# Found Lake Superior Beach After Erosion- Babyfoot I.D. Help



## ironmountain (Oct 11, 2015)

We were at the inlaws in Houghton, Mi. There's an area of the beach that suffered major erosion and my daughter/wife/I were taking a walk and picking rocks and stuff.Apologize if the pics are a bit dark.It's an almost forest green dark green color. The area in the rounded part is lighter green/yellowed like it had been rubbed/worn more. The wide edge is lighter green as well. The round spots are white-ish. (lava or air bubbles?)My daughter calls it the babyfoot. It does have a pretty foot-like shape. It wouldn't be unheard of if it turns out to be a tool or grinding stone or adze or something. There have been quite a few solid copper tools found lying on the ground in that area. Any help would be appreciated! Ugh. The pics really don't do it justice.


----------



## Robby Raccoon (Oct 11, 2015)

Even in my town we find similar things. Some stones can have some very odd shapes. I have some I'll take pics of-- turns out that they're natural formations, but they're so perfectly-formed (a cone, for example) that they look man-made.


----------



## CreekWalker (Oct 11, 2015)

Here in TN , we call that a pestle, a native American tool used with a grinding mortar. Used to grind acorns and grains, local sandstone ones, had natural abrasion for quickly grinding food items.
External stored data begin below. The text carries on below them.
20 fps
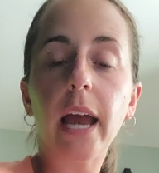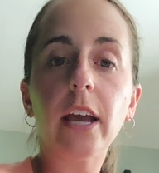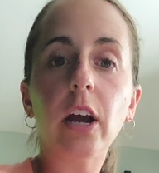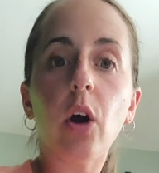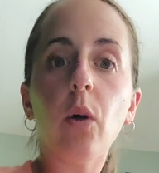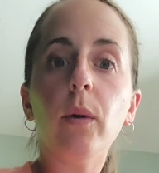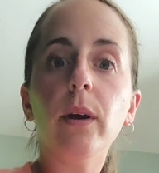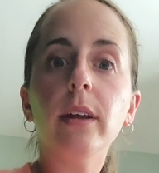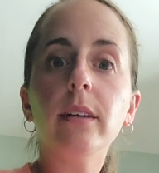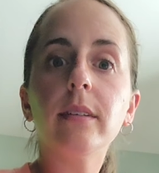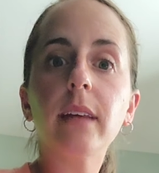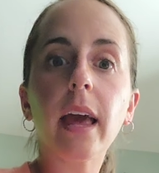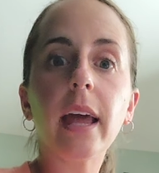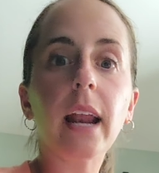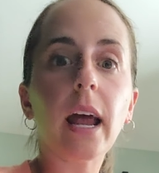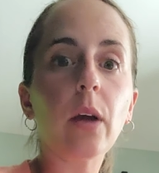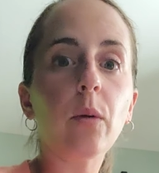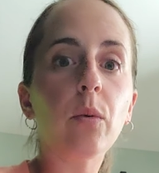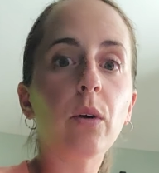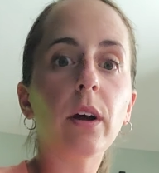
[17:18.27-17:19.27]
I
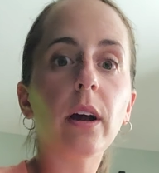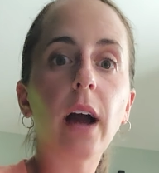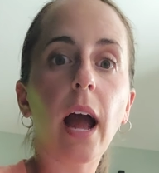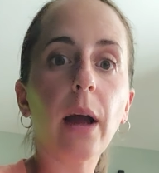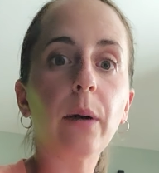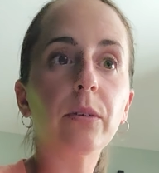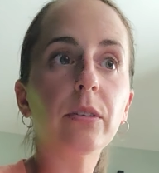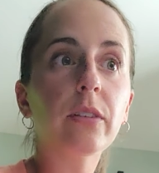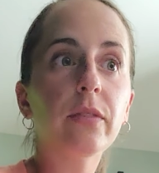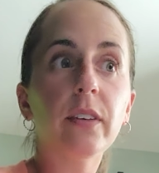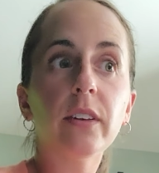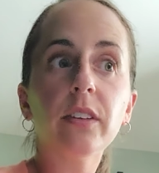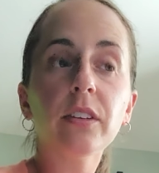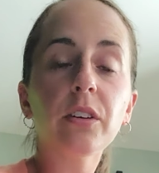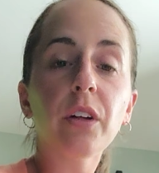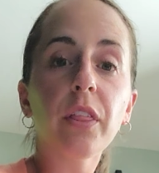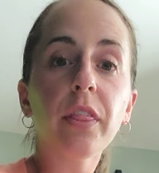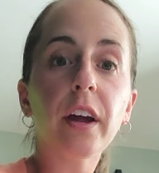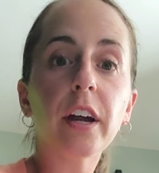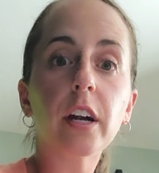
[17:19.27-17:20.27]
was a
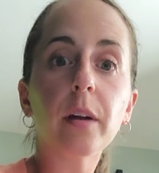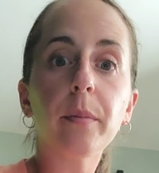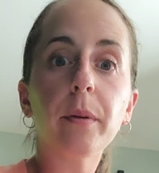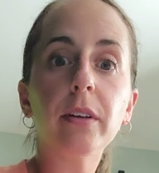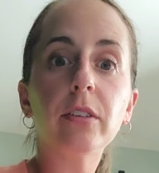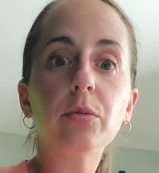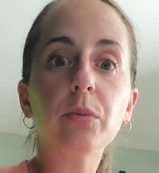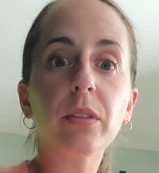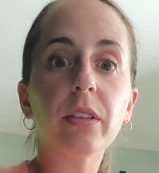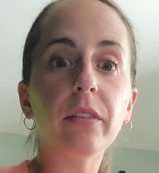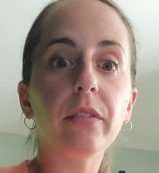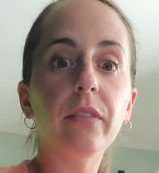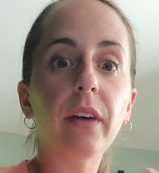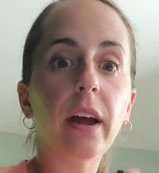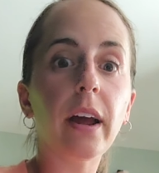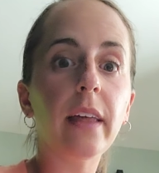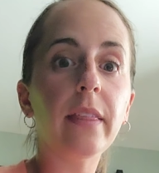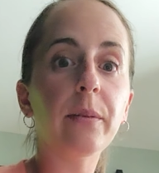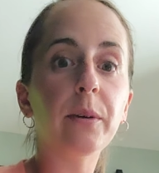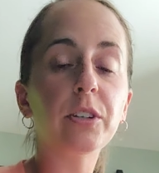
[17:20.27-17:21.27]
physical therapist with
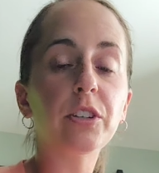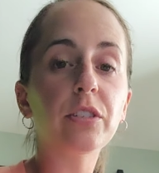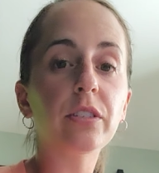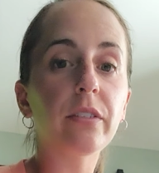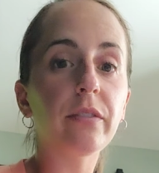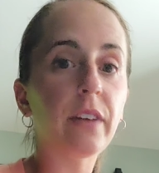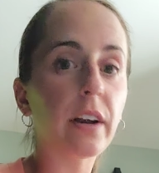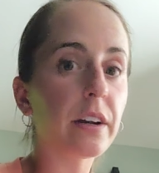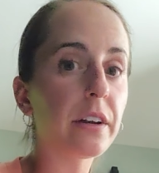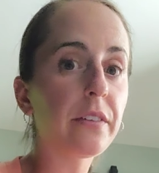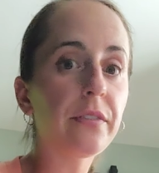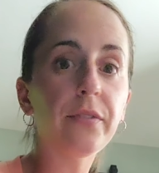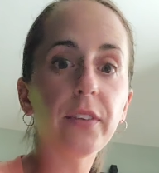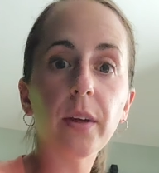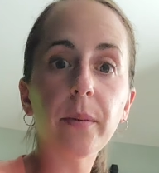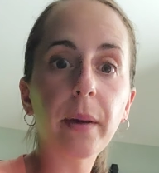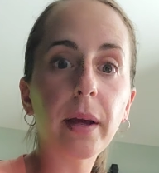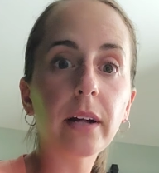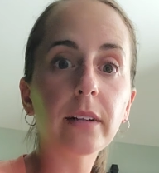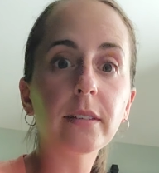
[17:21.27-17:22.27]
which is a very
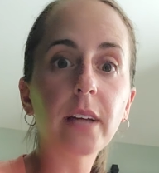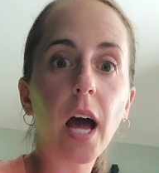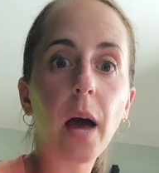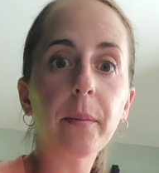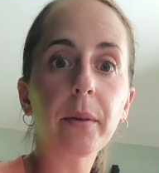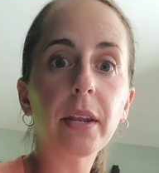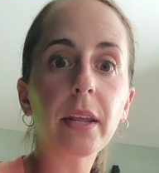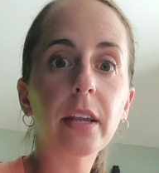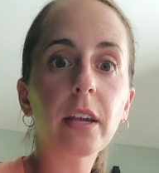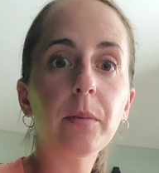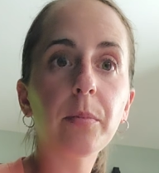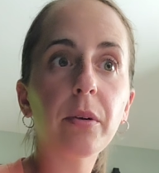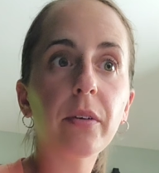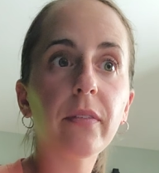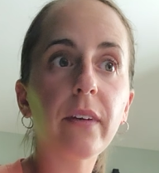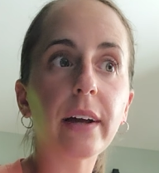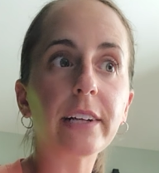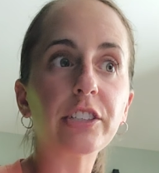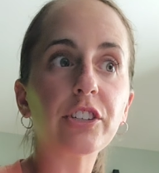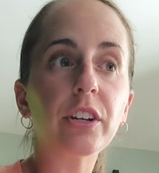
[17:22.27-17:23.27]
female dominated
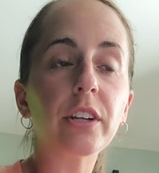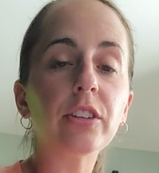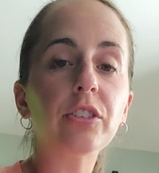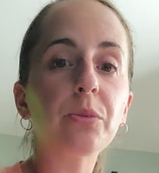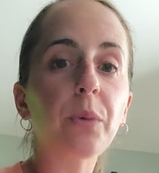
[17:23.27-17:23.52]
profession.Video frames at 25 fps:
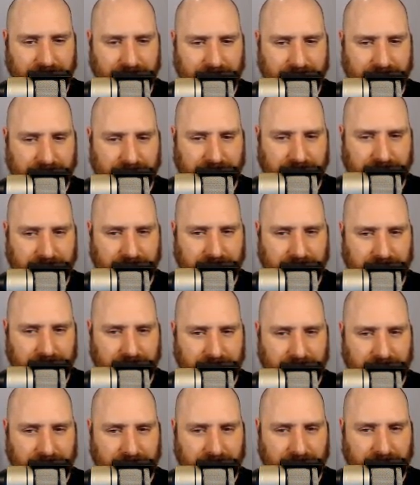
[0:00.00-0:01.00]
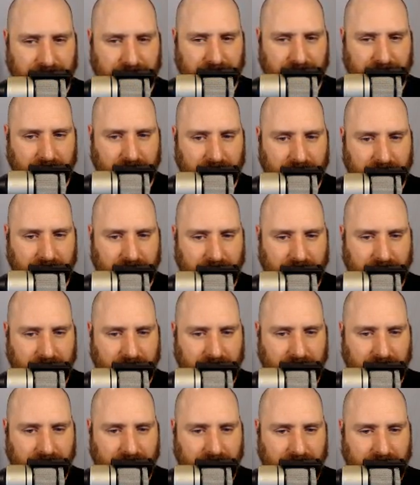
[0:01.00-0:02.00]

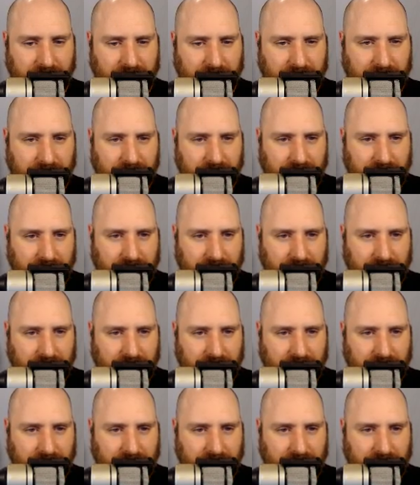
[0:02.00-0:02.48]
(silence)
As Spirit Bear said, Sometimes stream flow and the natural action of sand and surf can form one naturally, after hundreds of years!   It is authentic, as the case with many native American items , just what it was used for is impossible to know.


----------



## Robby Raccoon (Oct 14, 2015)

Here are naturally-formed rocks I've dug in our great state, but they almost look man-made.


----------



## ironmountain (Oct 15, 2015)

Those look like chocolate chips...that's crazy.


----------